MMGY: Signs for Concern and Cautious Optimism Ahead for Travel

Despite some ominous economic signs on the horizon, the researchers at travel marketing firm MMGY Global are cautiously optimistic about the travel industry in the year ahead. Chris Davidson, EVP, MMGY Travel Intelligence, shared the findings of the organization’s new Portrait of American Travelers 2019-2020 survey with Travel Agent and other media at a recent presentation in New York. 

“Overall there’s a lot of optimism about what’s happening in the industry right now, but there’s a little bit of tempering on the horizon,” Davidson says of the findings in the survey, which polled 2,971 U.S. adults who have taken at least one overnight trip of 75 miles or more from home during the previous 12 months and who have a household income of $50,000 or more. 

The usage of travel advisors is holding steady, Davidson says.
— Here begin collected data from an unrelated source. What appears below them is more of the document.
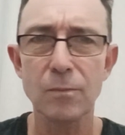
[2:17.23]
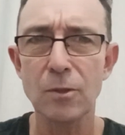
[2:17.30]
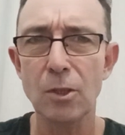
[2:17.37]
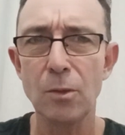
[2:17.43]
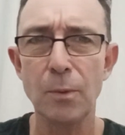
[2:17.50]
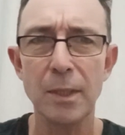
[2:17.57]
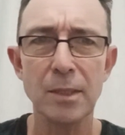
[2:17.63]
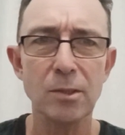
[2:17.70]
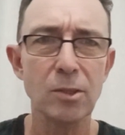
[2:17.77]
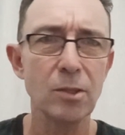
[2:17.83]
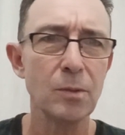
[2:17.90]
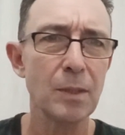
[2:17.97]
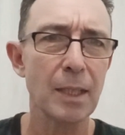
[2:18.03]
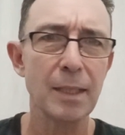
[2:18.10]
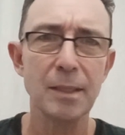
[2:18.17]
2 weeks,
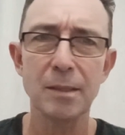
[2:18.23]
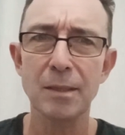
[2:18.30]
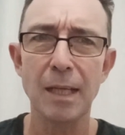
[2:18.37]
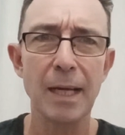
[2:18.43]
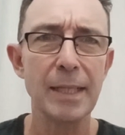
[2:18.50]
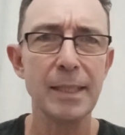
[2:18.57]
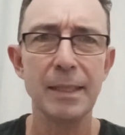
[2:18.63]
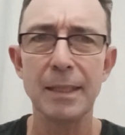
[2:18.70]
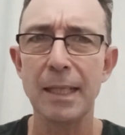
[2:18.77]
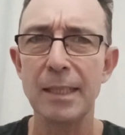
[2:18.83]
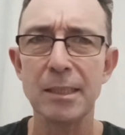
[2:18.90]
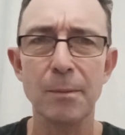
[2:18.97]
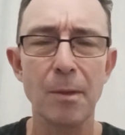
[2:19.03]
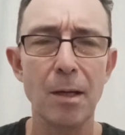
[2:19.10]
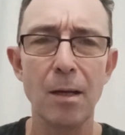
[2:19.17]
2 days, 18
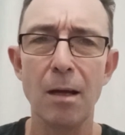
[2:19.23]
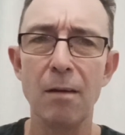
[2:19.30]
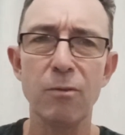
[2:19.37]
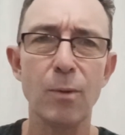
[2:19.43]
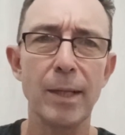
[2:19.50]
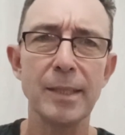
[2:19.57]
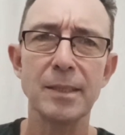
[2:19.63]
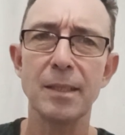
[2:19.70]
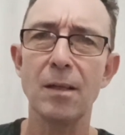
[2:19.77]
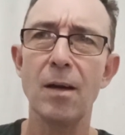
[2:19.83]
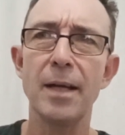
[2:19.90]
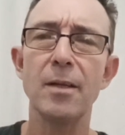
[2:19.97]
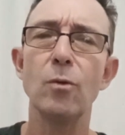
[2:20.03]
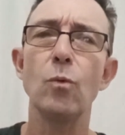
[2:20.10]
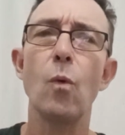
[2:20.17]
days of my life wasted. I
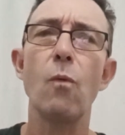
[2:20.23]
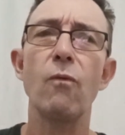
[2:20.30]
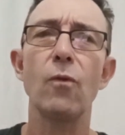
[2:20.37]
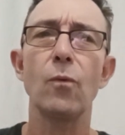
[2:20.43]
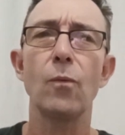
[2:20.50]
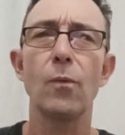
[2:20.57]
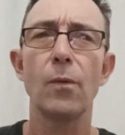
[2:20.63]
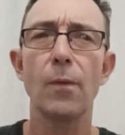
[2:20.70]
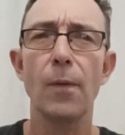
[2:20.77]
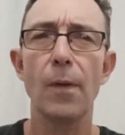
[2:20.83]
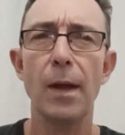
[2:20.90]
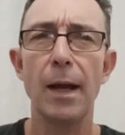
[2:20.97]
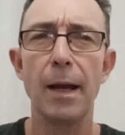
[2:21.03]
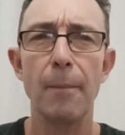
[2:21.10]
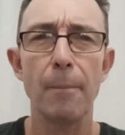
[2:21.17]
had an awful
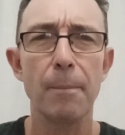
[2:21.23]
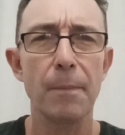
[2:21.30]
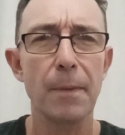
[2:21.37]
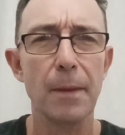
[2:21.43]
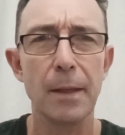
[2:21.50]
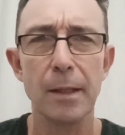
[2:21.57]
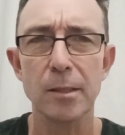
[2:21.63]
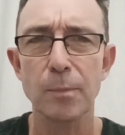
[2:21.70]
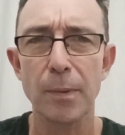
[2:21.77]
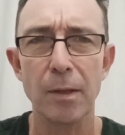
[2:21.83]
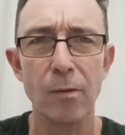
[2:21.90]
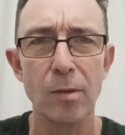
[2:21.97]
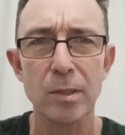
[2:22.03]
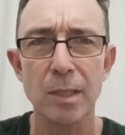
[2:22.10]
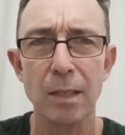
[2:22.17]

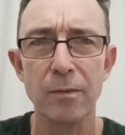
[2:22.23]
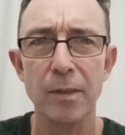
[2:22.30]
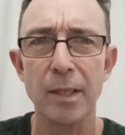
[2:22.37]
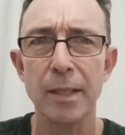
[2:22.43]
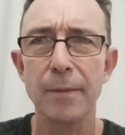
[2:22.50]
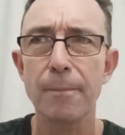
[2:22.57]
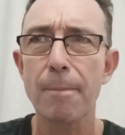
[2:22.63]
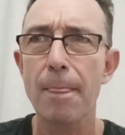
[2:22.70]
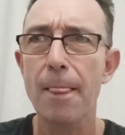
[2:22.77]
experience over there.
Approximately 16 percent of respondents in this year’s report had used a travel agent for at least one vacation in the past 12 months, which is about on par with the past few years; since 2015, the usage of travel agents in the Portrait of American Travelers has hovered between 16 and 19 percent. 

“It’s been pretty consistent for the past four to five years,” Davidson says. 
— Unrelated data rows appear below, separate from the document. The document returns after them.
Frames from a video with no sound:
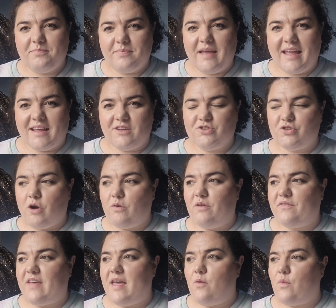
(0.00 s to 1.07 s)
in control
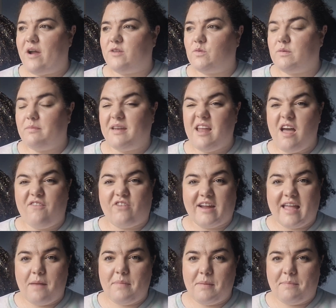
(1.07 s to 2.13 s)
of it. Whereas with Minerva, I
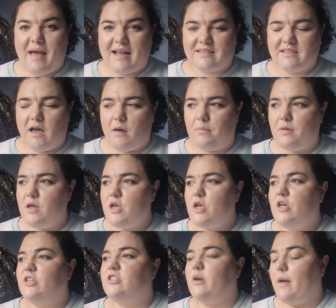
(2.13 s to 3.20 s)
get a bit backed up.
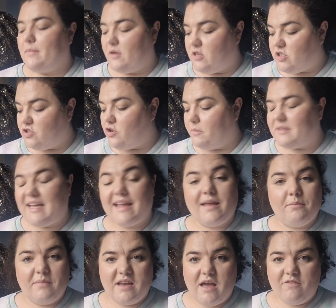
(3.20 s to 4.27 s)
So I'm going to stop
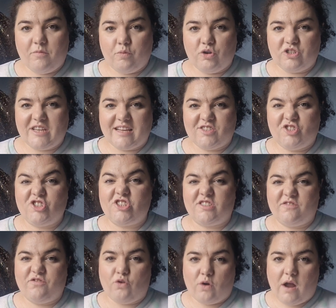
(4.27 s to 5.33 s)
taking Minerva projects
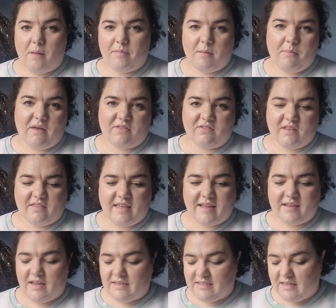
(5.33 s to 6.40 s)
just for a couple of months, I
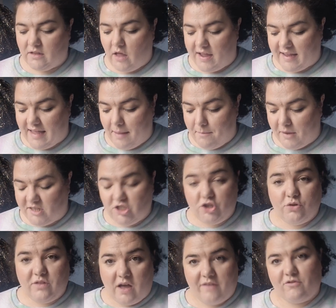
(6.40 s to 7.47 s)
think, until I can get my
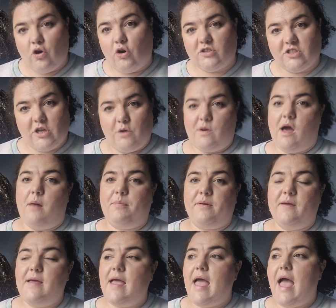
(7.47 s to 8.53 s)
two that I've got sewn up.
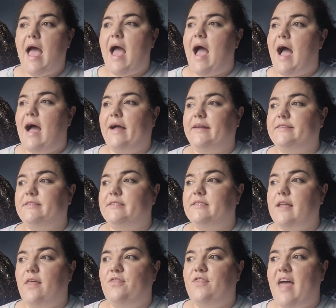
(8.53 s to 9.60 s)
And
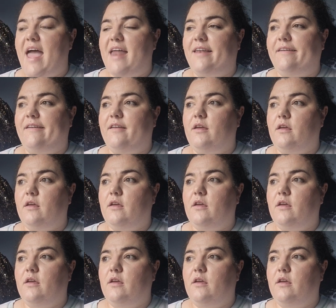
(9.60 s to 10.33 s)
then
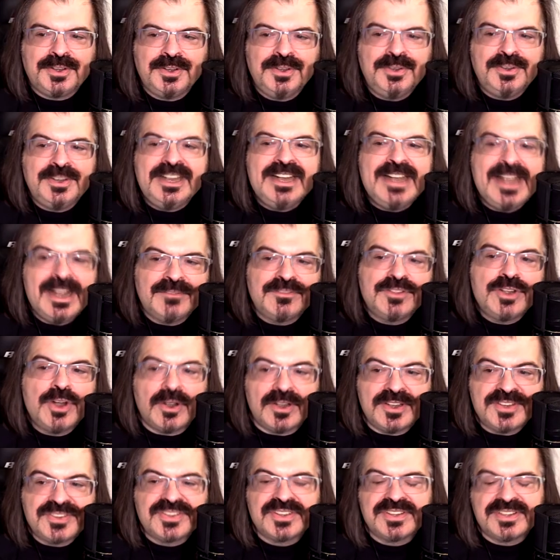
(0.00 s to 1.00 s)
You can have
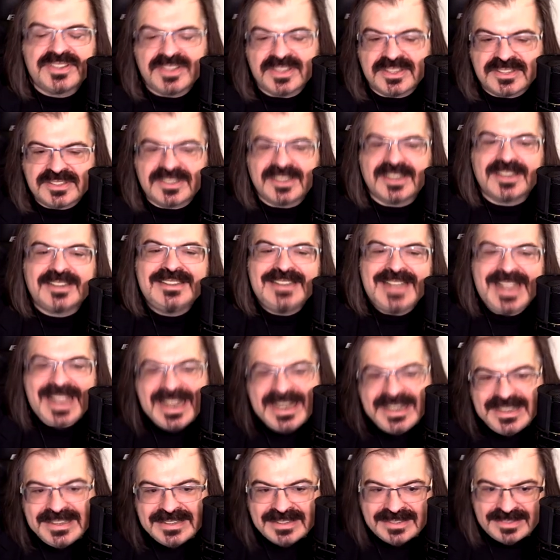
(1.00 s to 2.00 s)
narcissistic
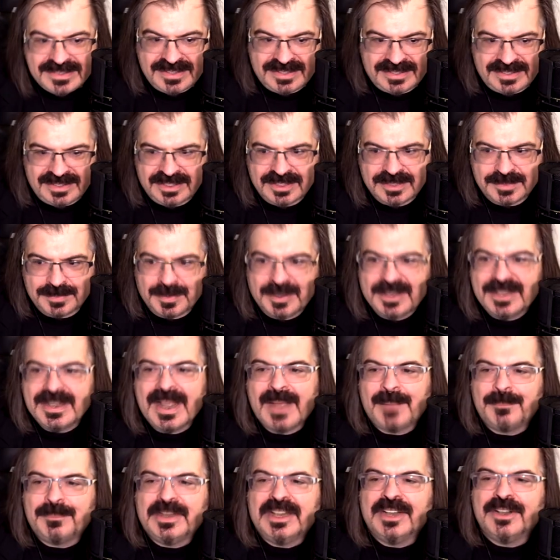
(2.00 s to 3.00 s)
tendencies, but
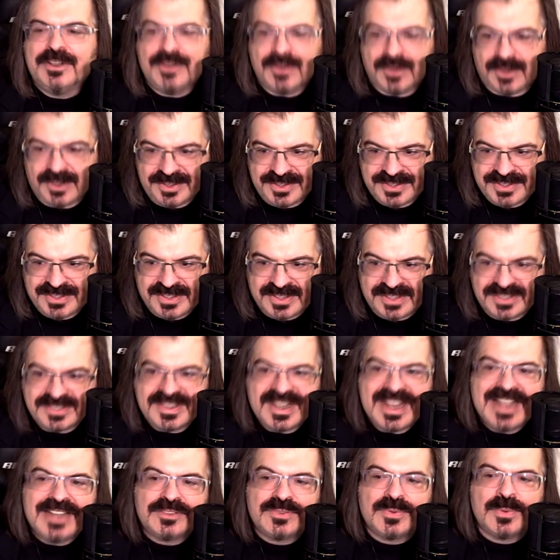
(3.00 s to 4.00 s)
not be a narcissist.
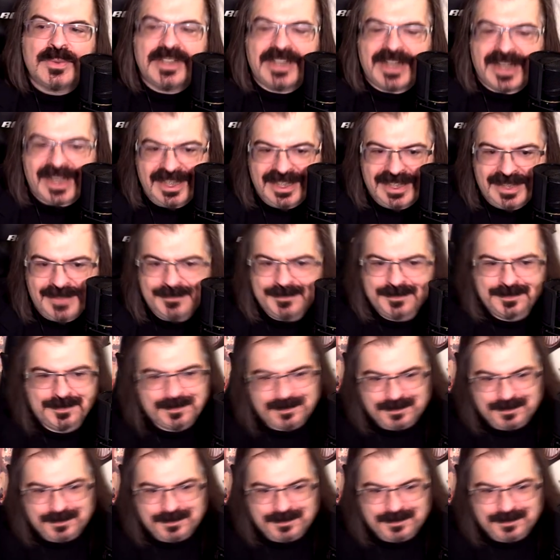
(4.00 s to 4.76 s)
That's what I am. Yeah.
As in previous years, Millennials are leading the way in travel agent usage, with 24 percent of Millennials having used a travel agent for at least one vacation in the past 12 months. Among Gen Xers, the figure is only 10 percent, and among Baby Boomers, it is 12 percent. 

Looking ahead, the overall percentage of those who intend to use a travel agent for a vacation during the next two years is slightly higher, at 19 percent. That rises to 24 percent among Millennials and falls to 15 and 16 percent among Gen Xers and Boomers, respectively. 

As part of the report, MMGY surveyed a panel of economists on their view of the odds of an economic recession within the next 12 months. During 2018, those odds spiked, just as they did before the 2001 and 2008 economic recessions. 

Recessions are cyclical, Davidson noted. As a result, the question of “Is a recession going to happen?” is largely a matter of timing. “We know there will be a travel recession, the question is when,” Davidson says. 

That said, for the year ahead, the report contains many signs for optimism in the travel industry, particularly in terms of average vacation spending. In the 2019 report, respondents indicated that they intend to spend an average of $5,025 on vacations this year, which is about on par with what they actually spent last year: $5,038. At the same time, the amount travelers actually spent last year, $5,038, was significantly higher than what they predicted they would spend, $4,281. That means that this year’s actual spending could turn out to be even higher. 

Breaking it down by demographics, the biggest spending growth is forecast among Gen Xers and Baby Boomers. “Millennials are relatively tempered, but Gen X is expected to spend about 20 percent more this year, and Boomers are looking to spend about 30 percent more,” says Davidson. 

U.S. consumers are still looking to travel, too, according to the report. The Traveler Sentiment Index, which aims to measure consumers’ intentions to travel, remains at 113, slightly lower than in previous years but still positive. 

“So you’re seeing a little bit of softening, but overall the travel economy is still very, very strong,” says Davidson.